O VERALL C OMMENTS #1 ML method mostly good enough and update part of the architecture does not bring significant improvement. If the task allows for users to form a community update function works, else, it may even hurt the alone ML system as in ethnicity case #2 Linguistic Features always reliable
R EVIEW #1 The novelty of combining the types of information is attractive, however, there are serious points that should be criticized First of all the classifier is doing only binary classification and nothing said about multi-dimensional classification. Doing multi-dimensional classification using binary classifier is time-consuming and weakens the claim about the scalability. As said, the novel arch. idea is attractive, however, the results show that label- update does not work well. Why ? They did not give any appriciable comment on why label update does not work well. This, I believe, shows that the feature set and the novel architecture is not well-studied. There are overmuch features. But the reasons why these features are selected are not given. Morever, applying same ML model the users and their friends replicates the information. Obviously connected users will have some common and different attributes, what is the point? The social graph should be used more effectively. I think it should not be used to update the labels but as an importantly weigthed feature in the ML model. This is because we should superpose different information types instead of using one to compensate the other. You can see difference in thinking vector space, update means spanning same vector again, superposing means using both vector concurrently. For example, proto words would have been extracted using the network, somehow.
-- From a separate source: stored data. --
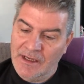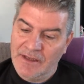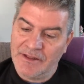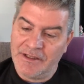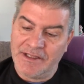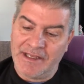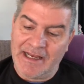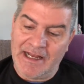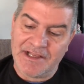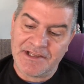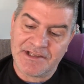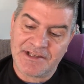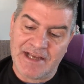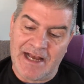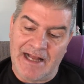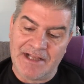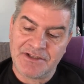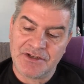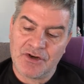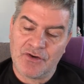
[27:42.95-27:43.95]
Then they got
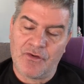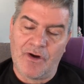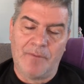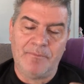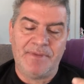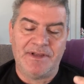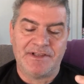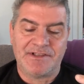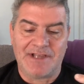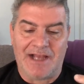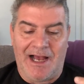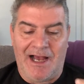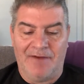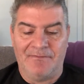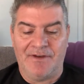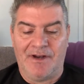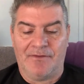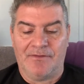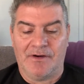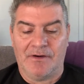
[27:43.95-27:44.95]
Scott's crumpets. I've
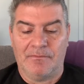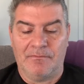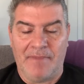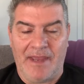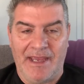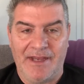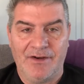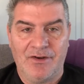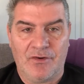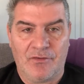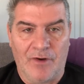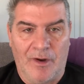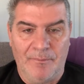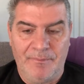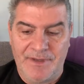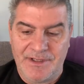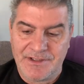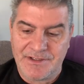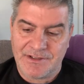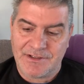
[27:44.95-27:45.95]
never made
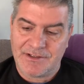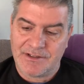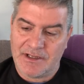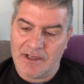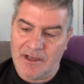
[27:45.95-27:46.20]
crumpets.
R EVIEW #2 They told about Gradient Boosted Decision Trees (GBDT) but gave nothing about this classification algorithm, an explanation is expected at least in princpile about GBDT. Same thing is valid for Latent Drichlett Allocation (LDA) language model. It is the first time I hear this language model, and they said nothing about LDA. It is only said that LDA is used as language model and associated with topics. But, what is LDA and how it is associated with topics? There is no data analysis, very cruical lacking of paper, everything is data! They only gave the number of users used in training, but what about the test set? Development set? Any other statistics about the data? Moreover, they used different number of samples for each task. The success of label update is very low for ethnicity task than the political affiliation task, however, there are 1.2M friends for political affiliation task but almost half of them for ethnicity task, 508K. Hence the cross-task comments are not confident. The system they built have a stroing constraint, indeed. It is language dependent, English. For example, the features based on frequencies of proto words will not work for Turkish due to its agglutinative nature, many inflected forms of same words: masayı, masada, masanın, masalardakilkerin etc… (A stemmer will be need most probably) Experiments are not done in a structured way. They have just done the experiments and shows the results. There is not a useful comment. Beside, they did not explain why they have chosen these experiments. For example, I would want to see some success of subset features as features alone have mostly very good results, some subset may increase the overall HYBRID result.